With the help of The Broads and others, even a few feminist male scientists, and an impressive amount of challenging fieldwork, Cooke demonstrates that female animals can be “just as promiscuous, competitive, aggressive, dominant and dynamic as males.” Simultaneously demonstrating that “even the most original and meticulous scientists are not immune to the influence of culture,” and that the physical sciences are not so rational and unbiased as is commonly depicted. While Darwin was not all wrong(!), much of his thinking on sexual selection was “incubated in misogyny.” Cooke also draws attention at several points to the possible impact of the prudish editorial pencil of Darwin’s daughter, Henrietta.

Cooke, and her editors are not prudish and can be very funny, particularly on the fascinating topic of genitalia, recognized as “the fastest evolving of all body parts,” although the traditional lack of interest in the female of the species, has resulted in the vagina being “a gaping hole in genital research.”

Cooke reports a touching moment of tender communication between a female scientist and a female Bonobo. Bonobos feature extensively as the dream species: all deemed to be bisexual, and firm believers in recreational sex, and collaborative leadership.

Cooke herself empathizes with a menopausal orca “surfing a heated ride of middle-aged hormones.”

The stated aim of the book “is to demonstrate that sex is wildly variable and that gendered ideas based on assumptions of binary sex are nonsense.
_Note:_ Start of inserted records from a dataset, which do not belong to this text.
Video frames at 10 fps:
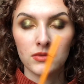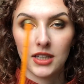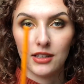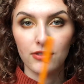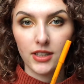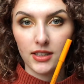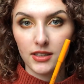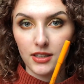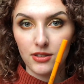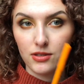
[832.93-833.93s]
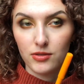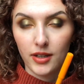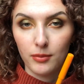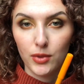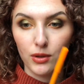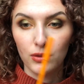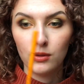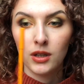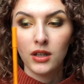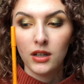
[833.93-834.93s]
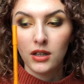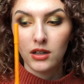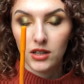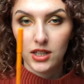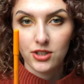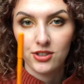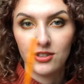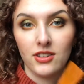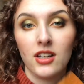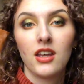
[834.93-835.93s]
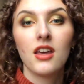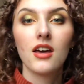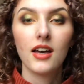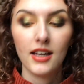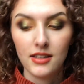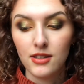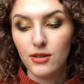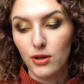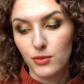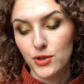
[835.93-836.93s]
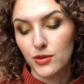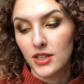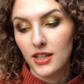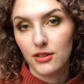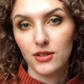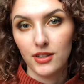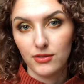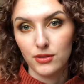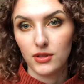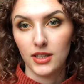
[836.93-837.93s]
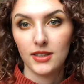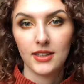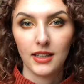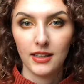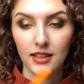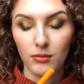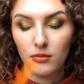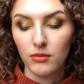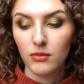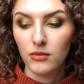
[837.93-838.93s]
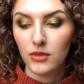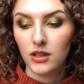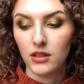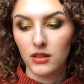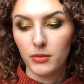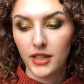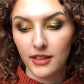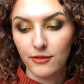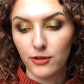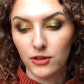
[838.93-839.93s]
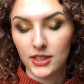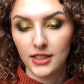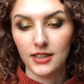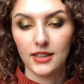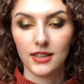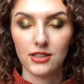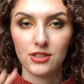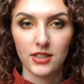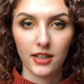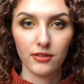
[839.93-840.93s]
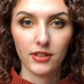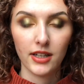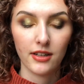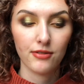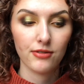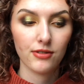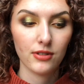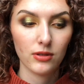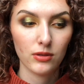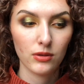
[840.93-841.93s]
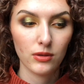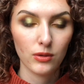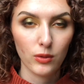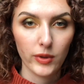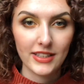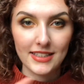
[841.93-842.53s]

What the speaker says: kind of like another rainbow collection at the dorm, so that I don't have to like take them back and forth, and I can just kind of have one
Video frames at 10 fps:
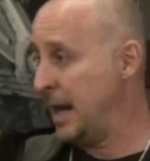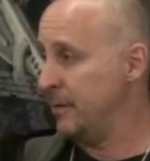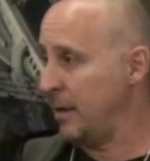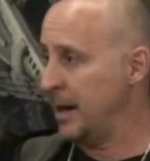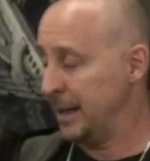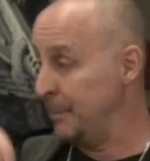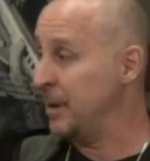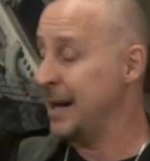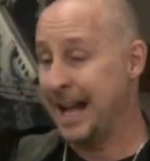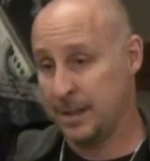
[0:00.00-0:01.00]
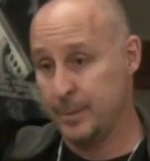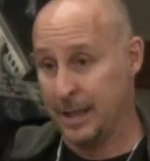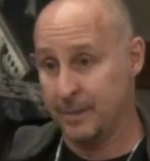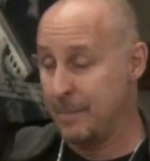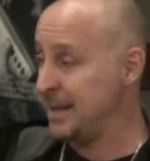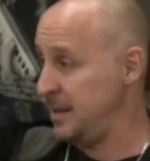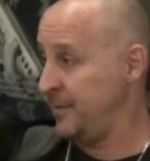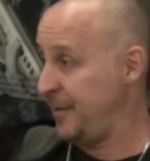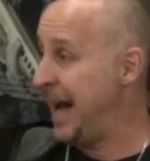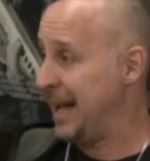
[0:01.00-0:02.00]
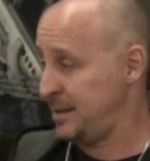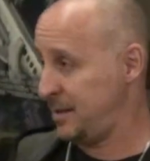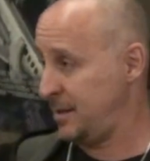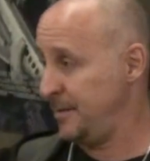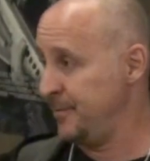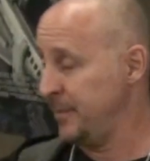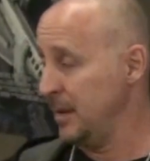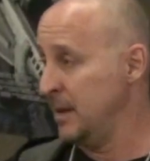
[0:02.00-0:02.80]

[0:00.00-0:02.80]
handwriting, but it had to be like messy fast. Yeah.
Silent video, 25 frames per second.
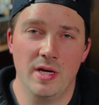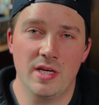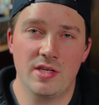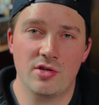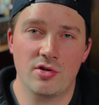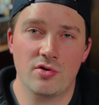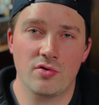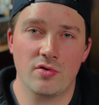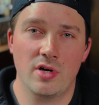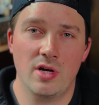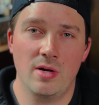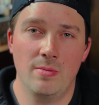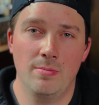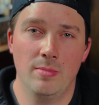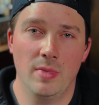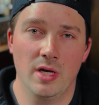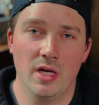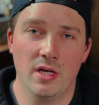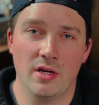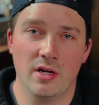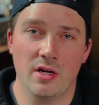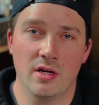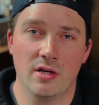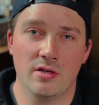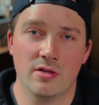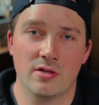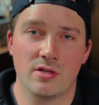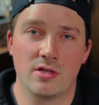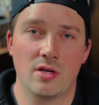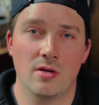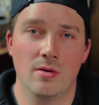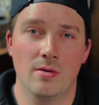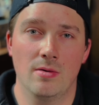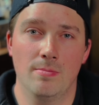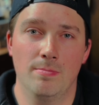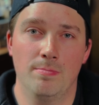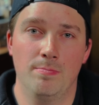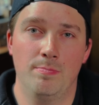Mystery
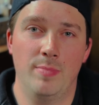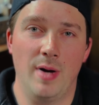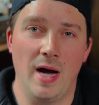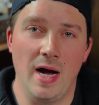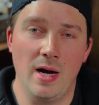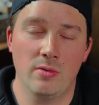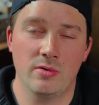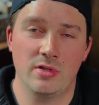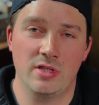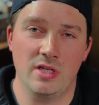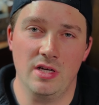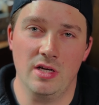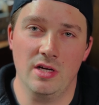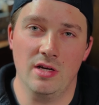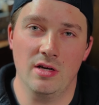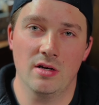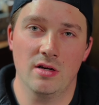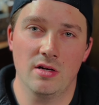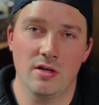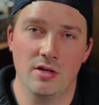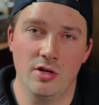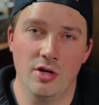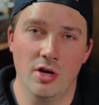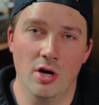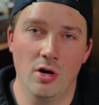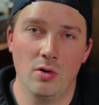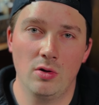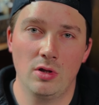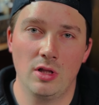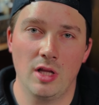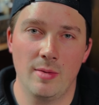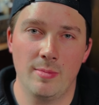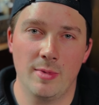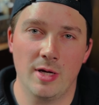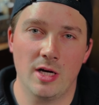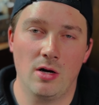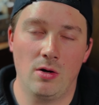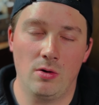Millions Bounty No
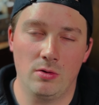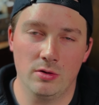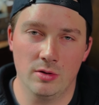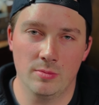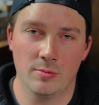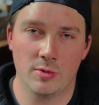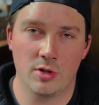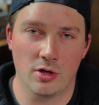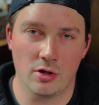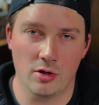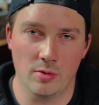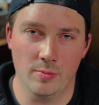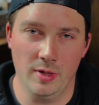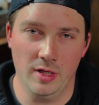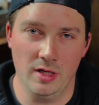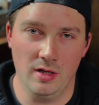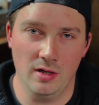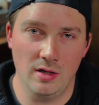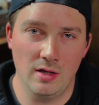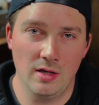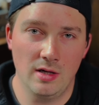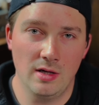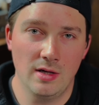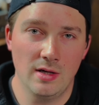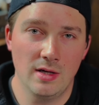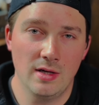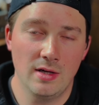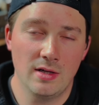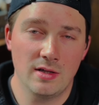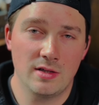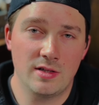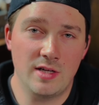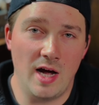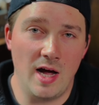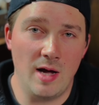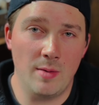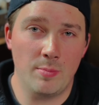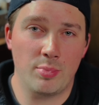Limit Hold'em tournament.
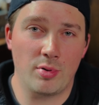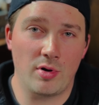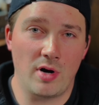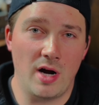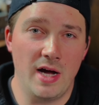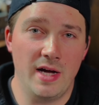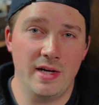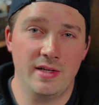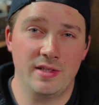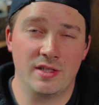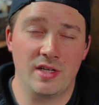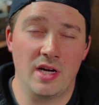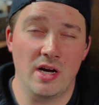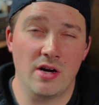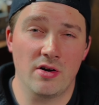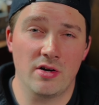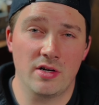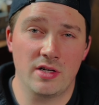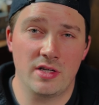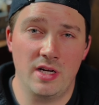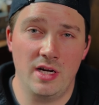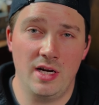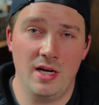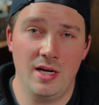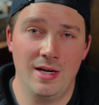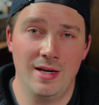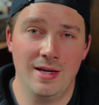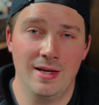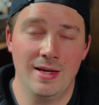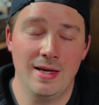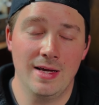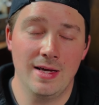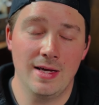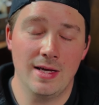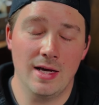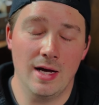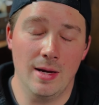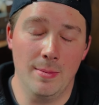Top prize guaranteed
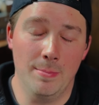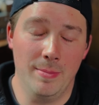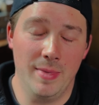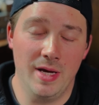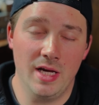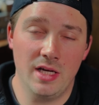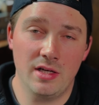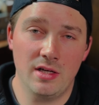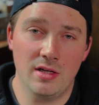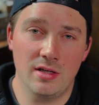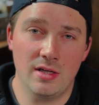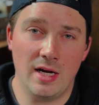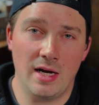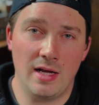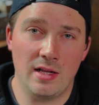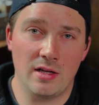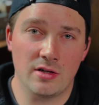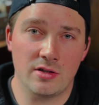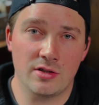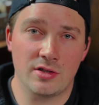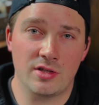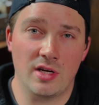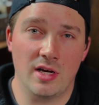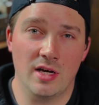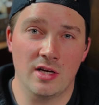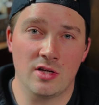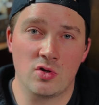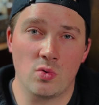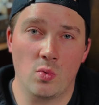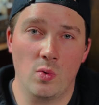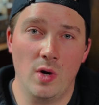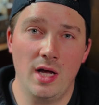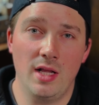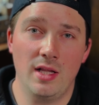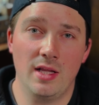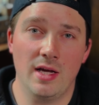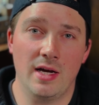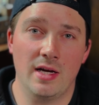$1 million, as
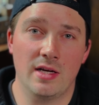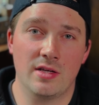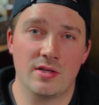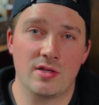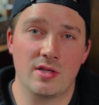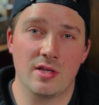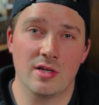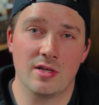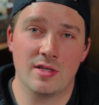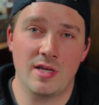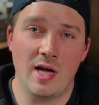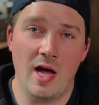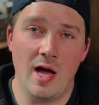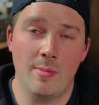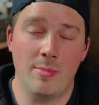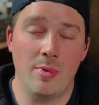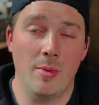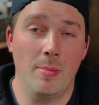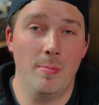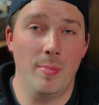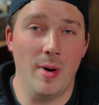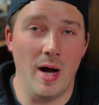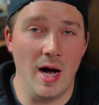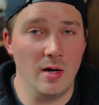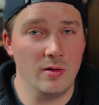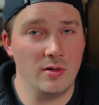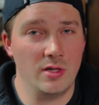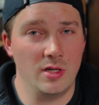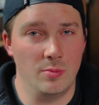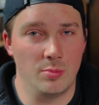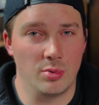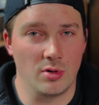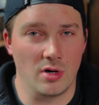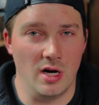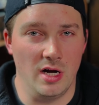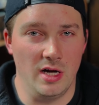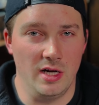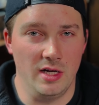well as the top bounty
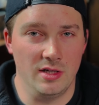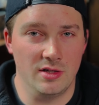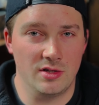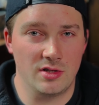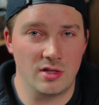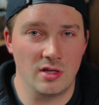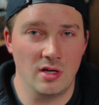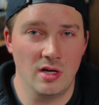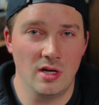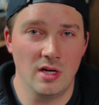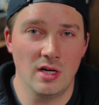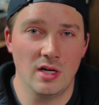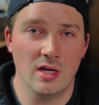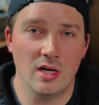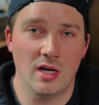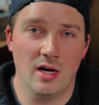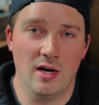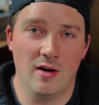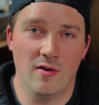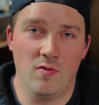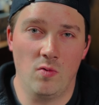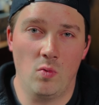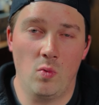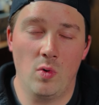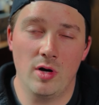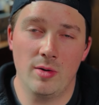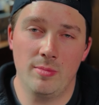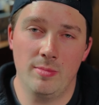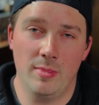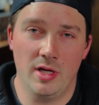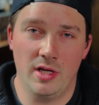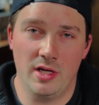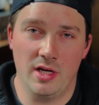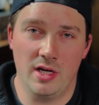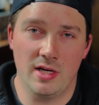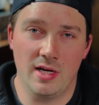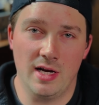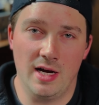prize of $1
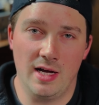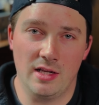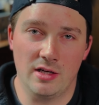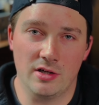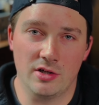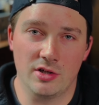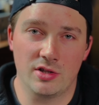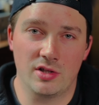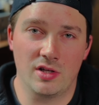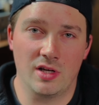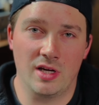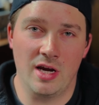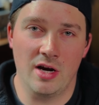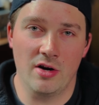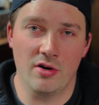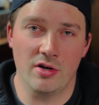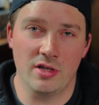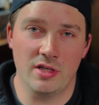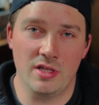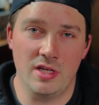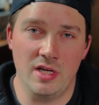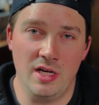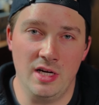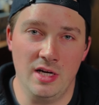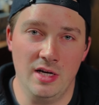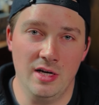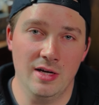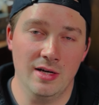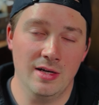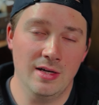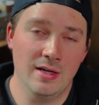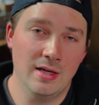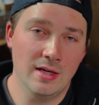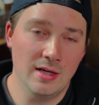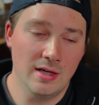million guaranteed.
It is my sincerest hope that this intent has been clearly communicated.”

In fact her excellent, detailed and witty revelations of the mating, mothering, menopause, and politics, of the female of the species—many species—tend sometimes, in reversing the usual male vs female rhetoric, also to entrench the binary.

In later chapters issues such as hermaphroditism, and parthogenesis or asexual reproduction are all discussed, although it seems doubtful that “the true story of nature” as rather perfunctorily covered in these later chapters “will be profoundly empowering for peoples of minority gender expressions and sexualities” (Evolutions Rainbow, Joan Roughgarden (2004))

In her Author’s Note on Language, Cooke explains her use of “anthropomorphic terms such as femme fatale, queen, lesbian, sister, lady and bitch [tellingly all female] for storytelling purposes, and readers needn’t choose to replicate those labels in their academic work.”

In fact it’s hard to see how in revising the feedback loop between zoology and the social sciences, anthropomorphism can be avoided. Inasmuch as we don’t have value and culture-free science, we also lack a neutral language to describe our social and sexual habits. Until such time we will have to make do with the lesbianism of the Laysan albatross. But it is also profoundly to be hoped that Cooke’s erudite and witty words will make an impact beyond any academic silo.